# Wholesale Meat Company?



## K9SAR (Dec 21, 2009)

Can anyone recommend a wholesale meat company in the Atlanta area that sells to the consumer? I am switching my dogs to feeding RAW and will be buying about 80 lbs. of chicken quarters and 40 lbs turkey hearts per month.  I can get beef from our butcher an hour away.


----------



## jimmellow (Dec 21, 2009)

If you live close to a chicken plant most sell to the public, I know Tyson's sells chicken quarters Mon-Thur for .39 lb you have to buy a 25 lb box


----------



## K9SAR (Dec 21, 2009)

Thanks for the head's up.  I'll have to see if there's a chicken plant anywhere around here - much appreciated


----------



## Luke0927 (Dec 21, 2009)

I buy right from Tyson in Cumming GA


----------



## K9SAR (Dec 22, 2009)

If it's not too much trouble, could you PM me some details? (Location, hours of operation for purchasing, etc.)  

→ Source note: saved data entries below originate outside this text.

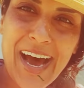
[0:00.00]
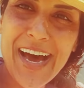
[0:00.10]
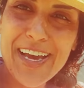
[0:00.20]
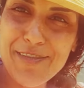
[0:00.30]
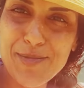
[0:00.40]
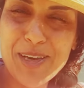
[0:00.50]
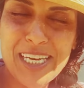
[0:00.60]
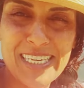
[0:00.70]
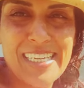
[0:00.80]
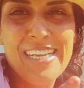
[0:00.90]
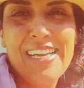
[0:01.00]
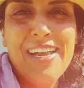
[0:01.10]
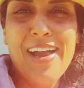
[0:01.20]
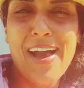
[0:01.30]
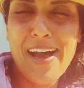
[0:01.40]
Hi, everybody.
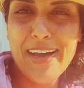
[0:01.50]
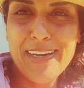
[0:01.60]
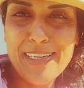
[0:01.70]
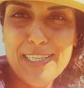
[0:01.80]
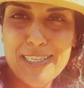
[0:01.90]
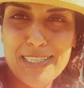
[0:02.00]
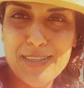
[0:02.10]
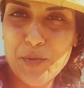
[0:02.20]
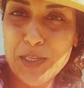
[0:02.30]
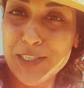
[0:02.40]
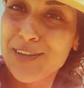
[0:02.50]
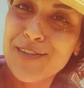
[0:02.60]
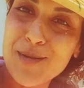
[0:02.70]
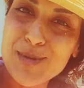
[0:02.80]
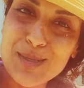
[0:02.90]
I just went to the
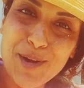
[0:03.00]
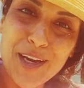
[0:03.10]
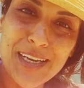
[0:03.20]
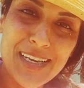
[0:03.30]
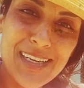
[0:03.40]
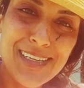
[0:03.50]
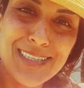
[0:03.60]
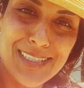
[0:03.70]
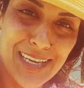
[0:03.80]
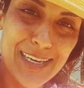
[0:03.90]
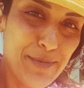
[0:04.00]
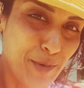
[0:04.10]
farmer's market. It's Sunday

I would greatly appreciate it.


----------



## Luke0927 (Dec 22, 2009)

my wife knows the hours....I think its like jim said normal hours 9-4 closed between 12-1 for lunch....I think we buy 20 lbs of boneless breast for $25, I also get tenderloins so...Im sure you could get skin on and other stuff for cheaper...I have 4 bird dogs and have read up on Raw diet seems to be a real good way to go but I don't have the time to mess with it so BlackGold it is.

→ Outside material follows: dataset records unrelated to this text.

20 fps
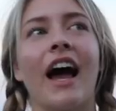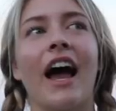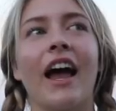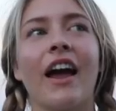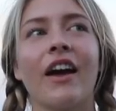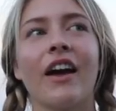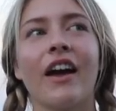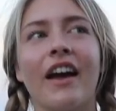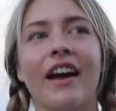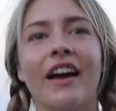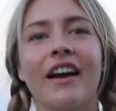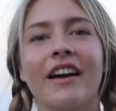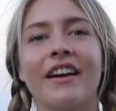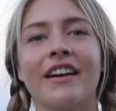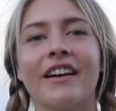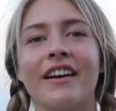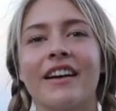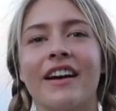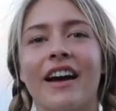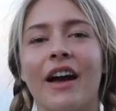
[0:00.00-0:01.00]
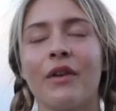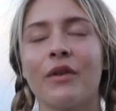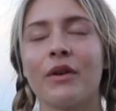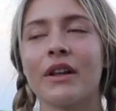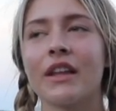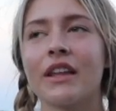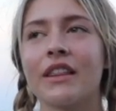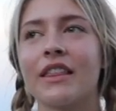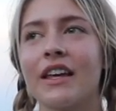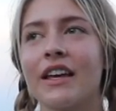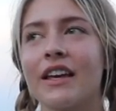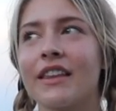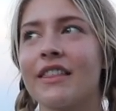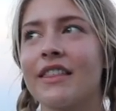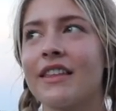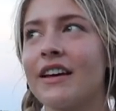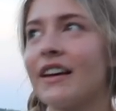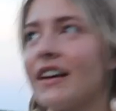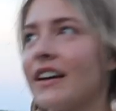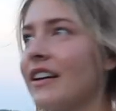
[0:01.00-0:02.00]
I really think
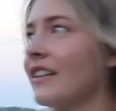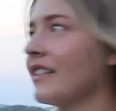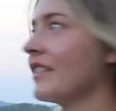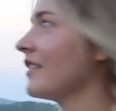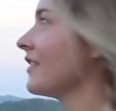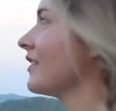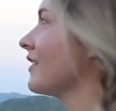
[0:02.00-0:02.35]
that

Here is there number they have a build out in front of the plant where you get it so just call and get all the details

 770-887-2344


----------



## K9SAR (Dec 22, 2009)

Thanks for the input!  I'll definitely give them a call next week.

Once you get the formulation down for each dog, it's pretty easy.  For example, Grimm will be fed twice a day with the following for starters and then slowly wean onto other MMs: 

1 chicken quarter
Enough chicken breast MM ("Muscle Meat") to get the scale to read 15 - 16 oz. 
TB of plain yogurt
Fish Oil (1000 mg per 30 lbs body weight)
Vitamin E capsule (to basically act as a catalyst for the Fish Oil)

We're going to be getting a chest freezer to store the meat in.


----------



## Luke0927 (Dec 22, 2009)

I would probably do it if i had house dogs but with dogs that travel out of state with you to hunt it just doesn't work out


----------



## secondseason (Dec 22, 2009)

Pilgrims Pride in Canton sells to the public as well at their plant on Univeter Rd.  But I'm not sure of the hours


----------



## K9SAR (Dec 22, 2009)

When we travel with ours for working events, we just freeze what we need in ziploc bags  

I'll check into Univeter...it's much closer


----------



## jimmellow (Dec 22, 2009)

*BlackGold*



Luke0927 said:


> my wife knows the hours....I think its like jim said normal hours 9-4 closed between 12-1 for lunch....I think we buy 20 lbs of boneless breast for $25, I also get tenderloins so...Im sure you could get skin on and other stuff for cheaper...I have 4 bird dogs and have read up on Raw diet seems to be a real good way to go but I don't have the time to mess with it so BlackGold it is.
> 
> Here is there number they have a build out in front of the plant where you get it so just call and get all the details
> 
> 770-887-2344



BlackGold is what I have used for the last 4 years, I met the owner when he was trying to put it in Kroger, but it must have not done to good there, so I get it at my local feed and seed store. 27.00 for a 50# bag and my dogs love it, they will eat it better than any of those expensive brand name foods, the owner made it for his hunting dogs and uses good quality ingredients. 
I get the leg quarters from Tyson's in Cumming, I think you can get it any day except Friday, beats .69 lb at the store and if you have a freezer you can save a lot of money, you can get about any cut you want, just have to buy 20 pounds or more.


----------



## littletime (Dec 23, 2009)

what is so great about the raw food diet, my buddy has a Brittney that he feeds raw chicken and turkey necks to.  Whats the big deal?


----------



## K9SAR (Dec 23, 2009)

1. It's cheaper than feeding a quality kibble, and it's easier to find a certain type of food if you're traveling, etc. since the items can be purchased at any grocery store, butcher, etc.
2. It promotes better teeth health (removes tartar, etc. so as to prevent from having to go to the Veterinarian for  teeth cleaning)
3. It promotes better physical and mental health.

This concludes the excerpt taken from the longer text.